Он поворачивает голову с огромной неохотой, и смотрит на нее уставшими голубыми глазами. Она понимает, что сейчас Медведь совершенно не хочет с ней говорить, и не успевает уйти, как он все же отвечает ей:
– Как, по-твоему, я должен быть?
Действительно, как? Как должен себя чувствовать мужчина, потерявший любимую женщину? Мужчина, которого обязывают идти совершенно не той дорогой, которой ему хочется? Возможно, будь здесь Ренэйст, Хакон и не возразил бы, если бы попытались заставить его взять на себя ношу конунга.
Ренэйст была бы его кюной. Много ли нужно Медведю для счастья?
Хейд не знает, что сказать. Она стоит перед ним, смотря в совершенно другую сторону, и думает о том, что сейчас они слишком сильно похожи. Ее тоже принуждают делать то, что она совершенно не хочет делать, но, в отличие от него, у нее самой просто нет другого выбора.
Или, может, она никогда его не искала.
– Мне жаль, что такое произошло с ней, – наконец-то говорит Ворона, легко похлопав Медведя по плечу, – она была достойна иной судьбы.

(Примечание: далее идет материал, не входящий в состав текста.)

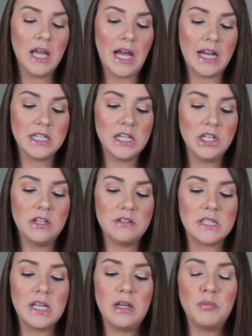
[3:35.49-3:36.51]
I did
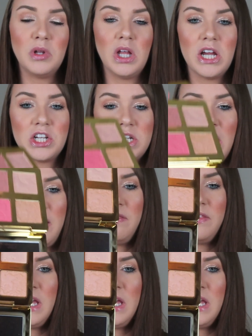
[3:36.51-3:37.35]
use the blush and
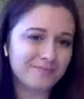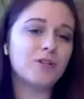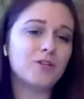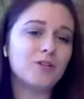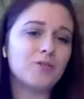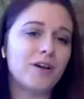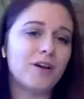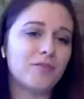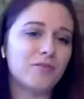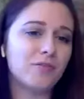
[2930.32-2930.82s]
do we
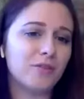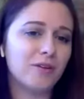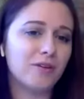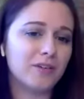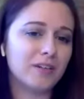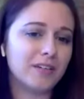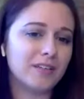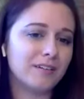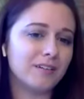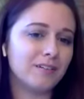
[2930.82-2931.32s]
do that for
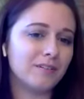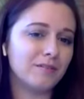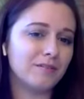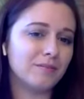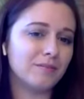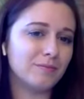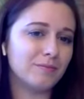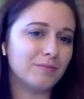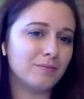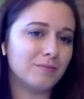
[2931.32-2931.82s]
every
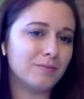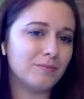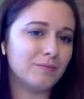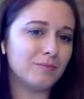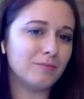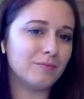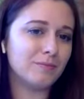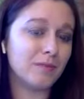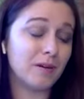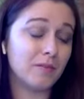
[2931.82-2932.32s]

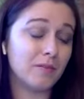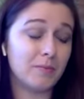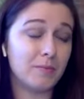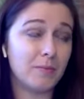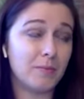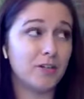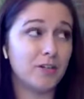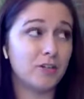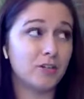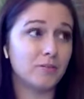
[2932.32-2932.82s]

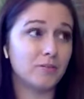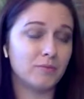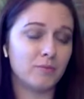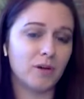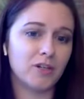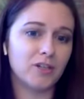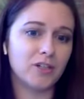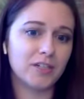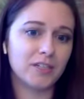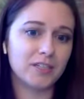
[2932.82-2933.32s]
major
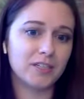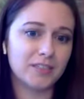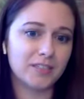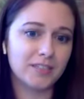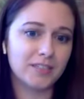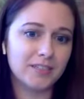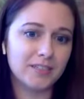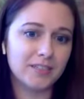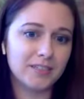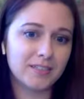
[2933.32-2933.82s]
project?
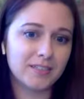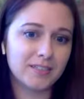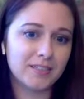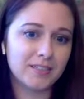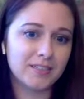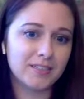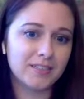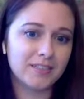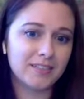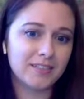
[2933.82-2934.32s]

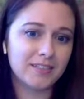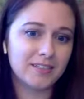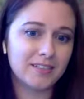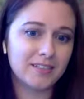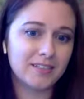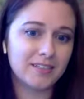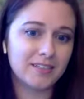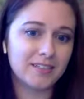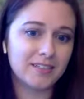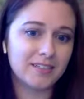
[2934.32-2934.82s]

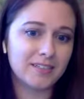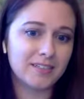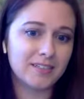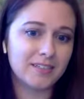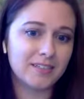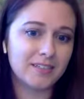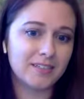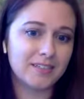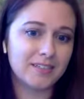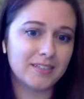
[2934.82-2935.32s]

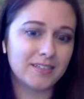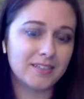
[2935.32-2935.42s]
Yeah,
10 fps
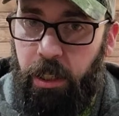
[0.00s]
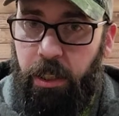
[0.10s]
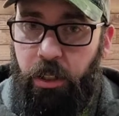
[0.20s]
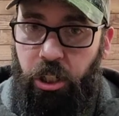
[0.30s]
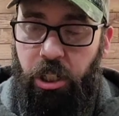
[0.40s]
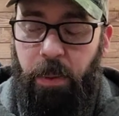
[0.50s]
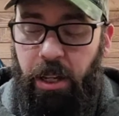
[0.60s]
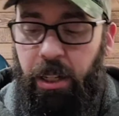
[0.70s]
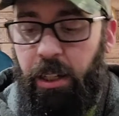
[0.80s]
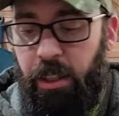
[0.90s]
than just
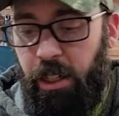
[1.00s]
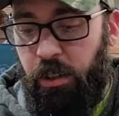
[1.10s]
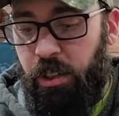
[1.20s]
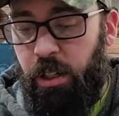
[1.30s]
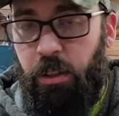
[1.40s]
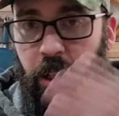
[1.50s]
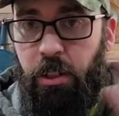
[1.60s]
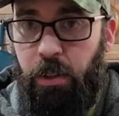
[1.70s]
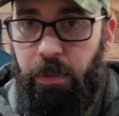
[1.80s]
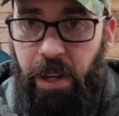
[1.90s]
about anything else there. It's
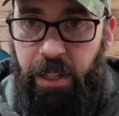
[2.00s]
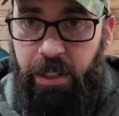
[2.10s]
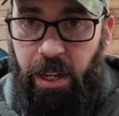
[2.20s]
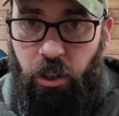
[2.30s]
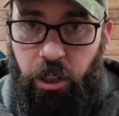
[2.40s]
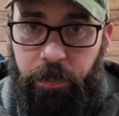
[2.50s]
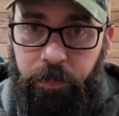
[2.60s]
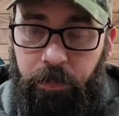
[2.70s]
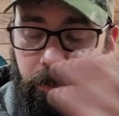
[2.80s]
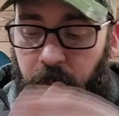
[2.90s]
also a fast action,
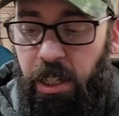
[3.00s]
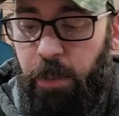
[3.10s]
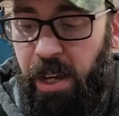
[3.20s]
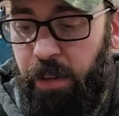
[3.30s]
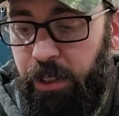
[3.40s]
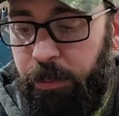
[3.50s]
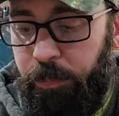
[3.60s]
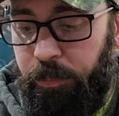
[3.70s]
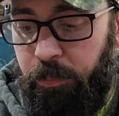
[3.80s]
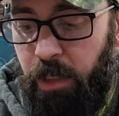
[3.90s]
medium heavy,
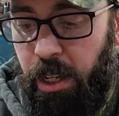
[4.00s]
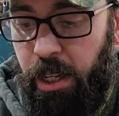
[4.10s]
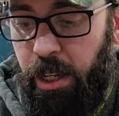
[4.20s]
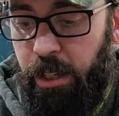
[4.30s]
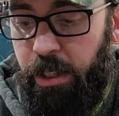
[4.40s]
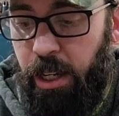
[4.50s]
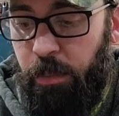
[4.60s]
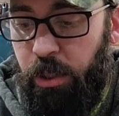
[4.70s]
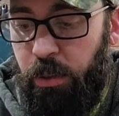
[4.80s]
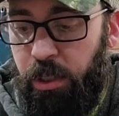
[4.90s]
and
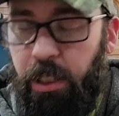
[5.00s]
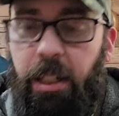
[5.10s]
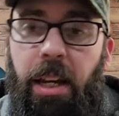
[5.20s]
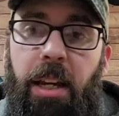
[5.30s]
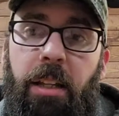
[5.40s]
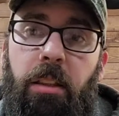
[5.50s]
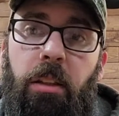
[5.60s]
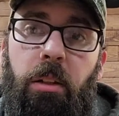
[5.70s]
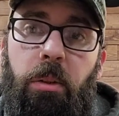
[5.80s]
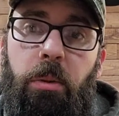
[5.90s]
I'm using a
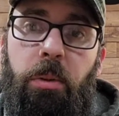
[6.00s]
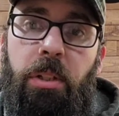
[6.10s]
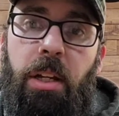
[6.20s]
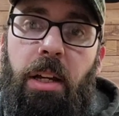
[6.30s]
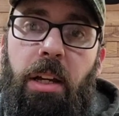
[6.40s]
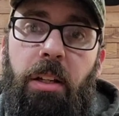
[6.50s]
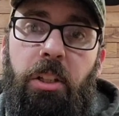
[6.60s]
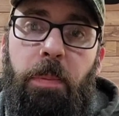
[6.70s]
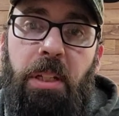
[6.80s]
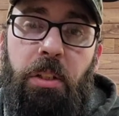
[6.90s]
Lew's
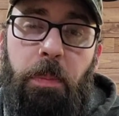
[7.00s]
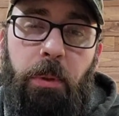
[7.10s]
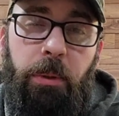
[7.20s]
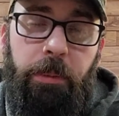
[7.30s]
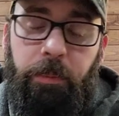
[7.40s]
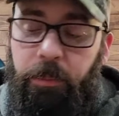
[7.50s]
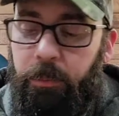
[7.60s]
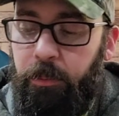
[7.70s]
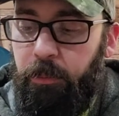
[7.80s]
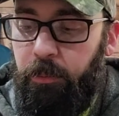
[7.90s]
speed spool,
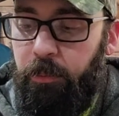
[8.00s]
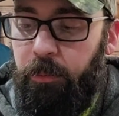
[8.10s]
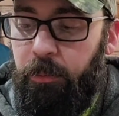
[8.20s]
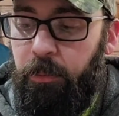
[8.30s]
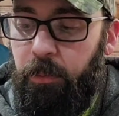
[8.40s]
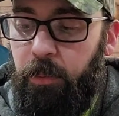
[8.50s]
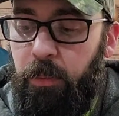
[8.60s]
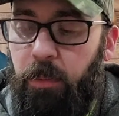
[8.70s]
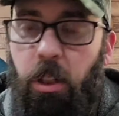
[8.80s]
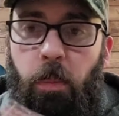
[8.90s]

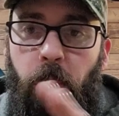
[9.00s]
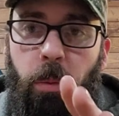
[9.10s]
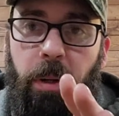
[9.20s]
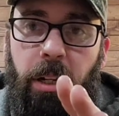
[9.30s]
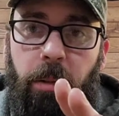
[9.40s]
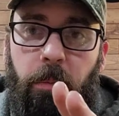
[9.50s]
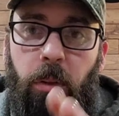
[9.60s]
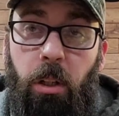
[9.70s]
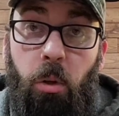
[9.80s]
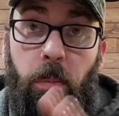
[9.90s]
low
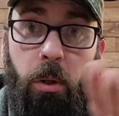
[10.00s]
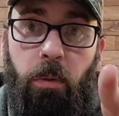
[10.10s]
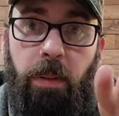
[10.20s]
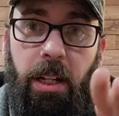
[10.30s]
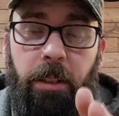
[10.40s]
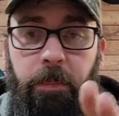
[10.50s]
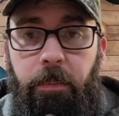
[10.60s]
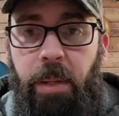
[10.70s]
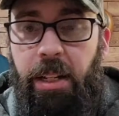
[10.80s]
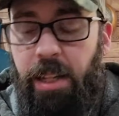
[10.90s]
profile
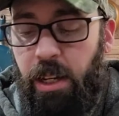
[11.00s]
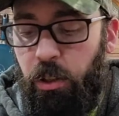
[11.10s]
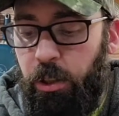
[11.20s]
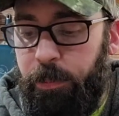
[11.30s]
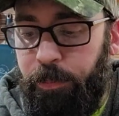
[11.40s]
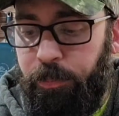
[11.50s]
bait caster.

– Она еще получит ту судьбу, которой достойна.
Это утверждение изумляет Хейд. Продолжая держать руку на плече берсерка, она смотрит на него несколько обеспокоенно. Неужели рассудок его помутнел из-за потери, с которой отныне ему жить? Прокашлявшись, стараясь вернуть уверенность своему голосу, она спрашивает:
– Почему ты так думаешь?
– Я знаю, – голос его сходит на шепот, стоит воину опустить голову на свои руки, – она жива. Я вижу ее в своих снах. В них она зовет меня, но я не могу понять, откуда звучит ее голос.
– Может, она зовет тебя из Хельхейма?
– Нет. Я знаю мою Ренэйст, и никогда не возжелала бы она, чтобы дух мой попал в Хельхейм, даже если позволит это мне быть подле нее. Любовь ее слишком сильна, оттого знаю – она жива, и я ее отыщу.